Data for this task: Begin

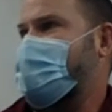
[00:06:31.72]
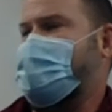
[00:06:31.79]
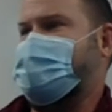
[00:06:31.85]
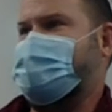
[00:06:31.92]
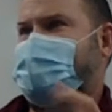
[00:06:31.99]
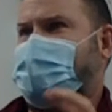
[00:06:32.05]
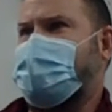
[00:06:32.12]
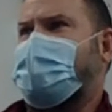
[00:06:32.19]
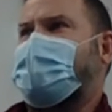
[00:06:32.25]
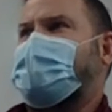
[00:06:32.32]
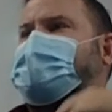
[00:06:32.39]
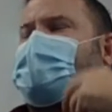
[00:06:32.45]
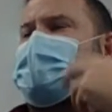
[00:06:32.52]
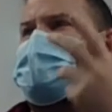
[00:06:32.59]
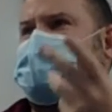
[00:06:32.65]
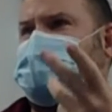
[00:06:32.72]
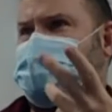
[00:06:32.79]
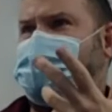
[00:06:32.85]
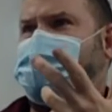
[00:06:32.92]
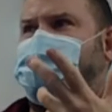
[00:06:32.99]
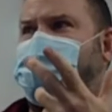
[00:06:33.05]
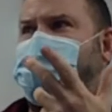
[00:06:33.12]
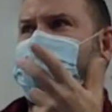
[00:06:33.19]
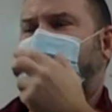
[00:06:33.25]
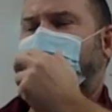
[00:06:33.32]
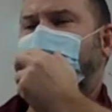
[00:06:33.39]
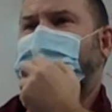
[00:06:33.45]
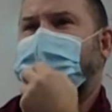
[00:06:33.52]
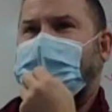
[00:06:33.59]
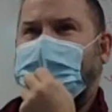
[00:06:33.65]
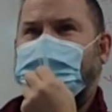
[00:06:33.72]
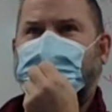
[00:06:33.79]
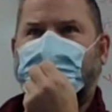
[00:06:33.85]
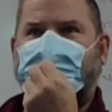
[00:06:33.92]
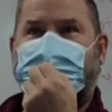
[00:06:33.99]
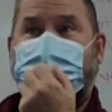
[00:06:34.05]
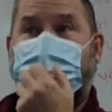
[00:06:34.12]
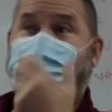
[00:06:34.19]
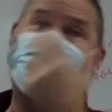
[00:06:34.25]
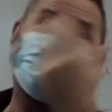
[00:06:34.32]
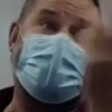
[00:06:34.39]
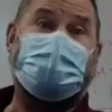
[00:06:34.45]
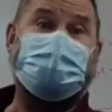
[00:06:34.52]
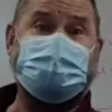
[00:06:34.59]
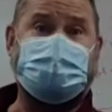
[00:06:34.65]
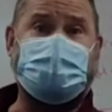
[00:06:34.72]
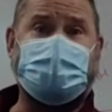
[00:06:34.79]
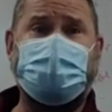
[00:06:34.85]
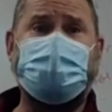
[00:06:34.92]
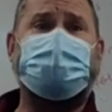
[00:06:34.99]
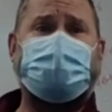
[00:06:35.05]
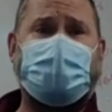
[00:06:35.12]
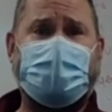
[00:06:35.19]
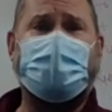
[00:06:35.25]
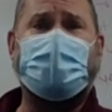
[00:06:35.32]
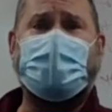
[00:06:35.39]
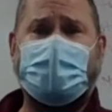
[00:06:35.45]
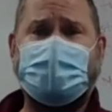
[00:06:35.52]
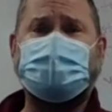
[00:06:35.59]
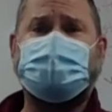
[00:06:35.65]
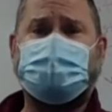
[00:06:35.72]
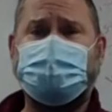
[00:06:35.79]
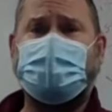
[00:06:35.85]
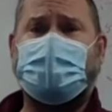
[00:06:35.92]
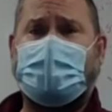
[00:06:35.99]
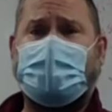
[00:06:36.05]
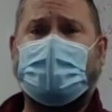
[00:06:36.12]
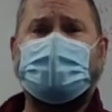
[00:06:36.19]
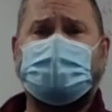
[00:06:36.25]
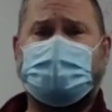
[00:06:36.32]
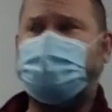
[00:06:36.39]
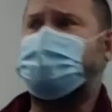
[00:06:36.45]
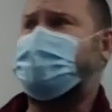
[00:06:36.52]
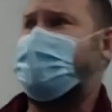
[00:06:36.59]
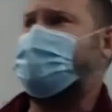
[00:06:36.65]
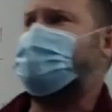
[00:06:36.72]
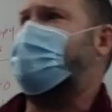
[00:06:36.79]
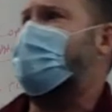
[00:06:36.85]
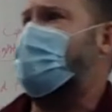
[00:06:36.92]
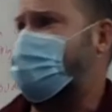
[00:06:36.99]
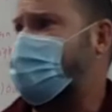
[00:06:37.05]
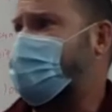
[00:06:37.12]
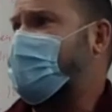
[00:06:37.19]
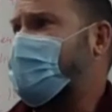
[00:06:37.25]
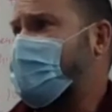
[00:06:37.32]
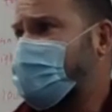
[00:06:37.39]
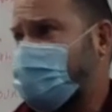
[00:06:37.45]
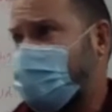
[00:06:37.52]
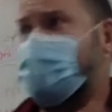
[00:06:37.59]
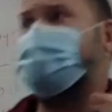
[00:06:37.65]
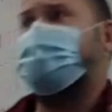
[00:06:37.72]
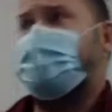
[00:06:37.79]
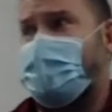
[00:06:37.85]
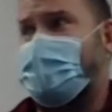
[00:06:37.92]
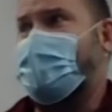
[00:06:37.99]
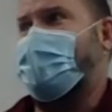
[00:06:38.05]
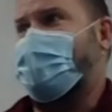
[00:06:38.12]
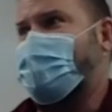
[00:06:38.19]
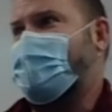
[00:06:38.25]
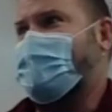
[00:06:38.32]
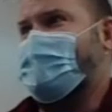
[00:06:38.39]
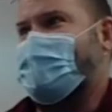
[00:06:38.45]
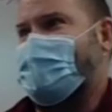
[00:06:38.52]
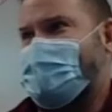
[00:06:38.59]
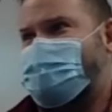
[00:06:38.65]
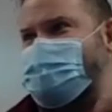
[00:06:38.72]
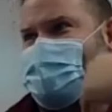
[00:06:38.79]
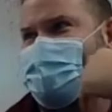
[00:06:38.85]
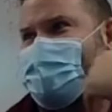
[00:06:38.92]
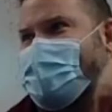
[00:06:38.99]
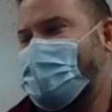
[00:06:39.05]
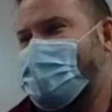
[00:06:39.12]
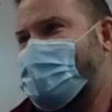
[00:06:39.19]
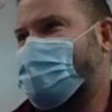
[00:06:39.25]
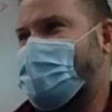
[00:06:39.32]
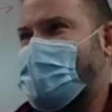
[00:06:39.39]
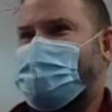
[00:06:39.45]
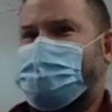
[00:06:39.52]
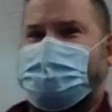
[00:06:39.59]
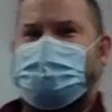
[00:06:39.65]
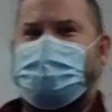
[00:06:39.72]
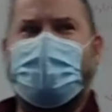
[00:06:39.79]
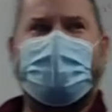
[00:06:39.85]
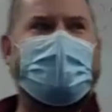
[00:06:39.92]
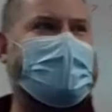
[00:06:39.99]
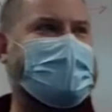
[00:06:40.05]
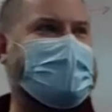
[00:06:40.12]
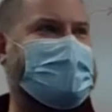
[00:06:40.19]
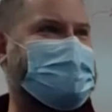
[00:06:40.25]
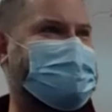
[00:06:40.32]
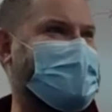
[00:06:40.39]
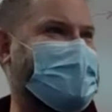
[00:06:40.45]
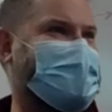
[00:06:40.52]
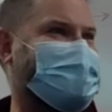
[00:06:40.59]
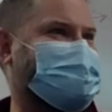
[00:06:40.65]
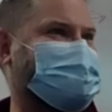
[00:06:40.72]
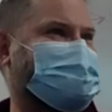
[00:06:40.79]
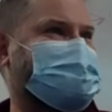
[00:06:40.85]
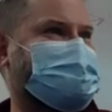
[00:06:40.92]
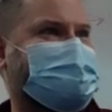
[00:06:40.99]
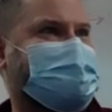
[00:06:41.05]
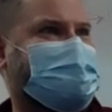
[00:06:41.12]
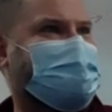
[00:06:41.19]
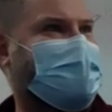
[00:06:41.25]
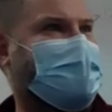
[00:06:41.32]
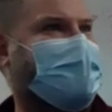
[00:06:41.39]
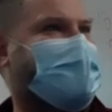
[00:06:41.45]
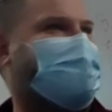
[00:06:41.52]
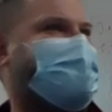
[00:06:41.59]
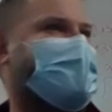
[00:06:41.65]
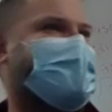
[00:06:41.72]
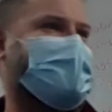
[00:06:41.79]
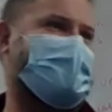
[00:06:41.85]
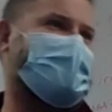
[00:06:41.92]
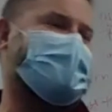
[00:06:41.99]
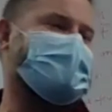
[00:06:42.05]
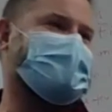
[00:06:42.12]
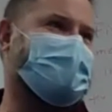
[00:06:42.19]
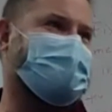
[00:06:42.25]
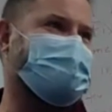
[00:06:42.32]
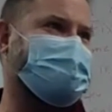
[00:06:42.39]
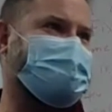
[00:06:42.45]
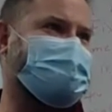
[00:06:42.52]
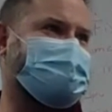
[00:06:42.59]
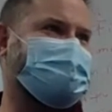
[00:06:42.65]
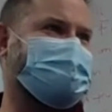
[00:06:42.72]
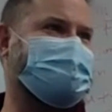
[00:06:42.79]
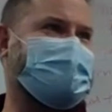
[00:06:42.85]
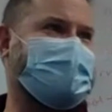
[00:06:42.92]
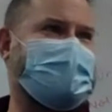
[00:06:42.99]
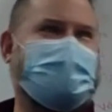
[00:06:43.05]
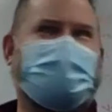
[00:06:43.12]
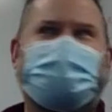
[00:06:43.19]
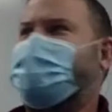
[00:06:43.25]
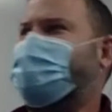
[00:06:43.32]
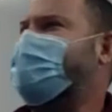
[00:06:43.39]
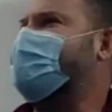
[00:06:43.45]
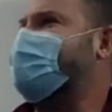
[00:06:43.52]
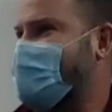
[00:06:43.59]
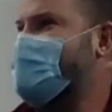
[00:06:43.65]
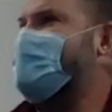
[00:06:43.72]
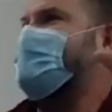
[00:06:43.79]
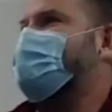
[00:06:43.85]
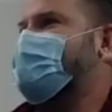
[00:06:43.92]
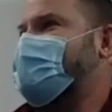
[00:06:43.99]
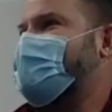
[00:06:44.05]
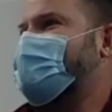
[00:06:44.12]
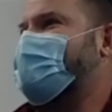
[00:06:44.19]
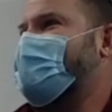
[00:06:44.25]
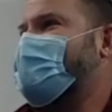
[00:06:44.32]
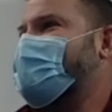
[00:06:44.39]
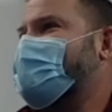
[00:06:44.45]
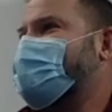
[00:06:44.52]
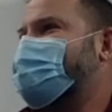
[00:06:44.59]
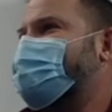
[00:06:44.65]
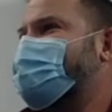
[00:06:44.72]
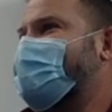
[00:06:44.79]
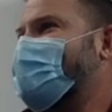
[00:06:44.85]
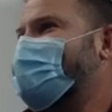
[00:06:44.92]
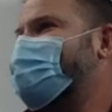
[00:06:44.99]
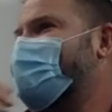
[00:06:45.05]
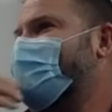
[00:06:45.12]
See how long it takes you to read to do the peer edits, okay? Because those take time. Trust me, I know. I peer edit. I'm going to have to peer edit about, well, not peer. You guys aren't in your 50s. But you get the idea, right?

Data for this task: End

- _Requirement_
Print everything from the line with "[00:06:39.45]" down to the line with "[00:06:43.32]" in the entries above, both lines included and nothing more, without the pictures.

- _Answer box_
[00:06:39.45]
[00:06:39.52]
[00:06:39.59]
[00:06:39.65]
[00:06:39.72]
[00:06:39.79]
[00:06:39.85]
[00:06:39.92]
[00:06:39.99]
[00:06:40.05]
[00:06:40.12]
[00:06:40.19]
[00:06:40.25]
[00:06:40.32]
[00:06:40.39]
[00:06:40.45]
[00:06:40.52]
[00:06:40.59]
[00:06:40.65]
[00:06:40.72]
[00:06:40.79]
[00:06:40.85]
[00:06:40.92]
[00:06:40.99]
[00:06:41.05]
[00:06:41.12]
[00:06:41.19]
[00:06:41.25]
[00:06:41.32]
[00:06:41.39]
[00:06:41.45]
[00:06:41.52]
[00:06:41.59]
[00:06:41.65]
[00:06:41.72]
[00:06:41.79]
[00:06:41.85]
[00:06:41.92]
[00:06:41.99]
[00:06:42.05]
[00:06:42.12]
[00:06:42.19]
[00:06:42.25]
[00:06:42.32]
[00:06:42.39]
[00:06:42.45]
[00:06:42.52]
[00:06:42.59]
[00:06:42.65]
[00:06:42.72]
[00:06:42.79]
[00:06:42.85]
[00:06:42.92]
[00:06:42.99]
[00:06:43.05]
[00:06:43.12]
[00:06:43.19]
[00:06:43.25]
[00:06:43.32]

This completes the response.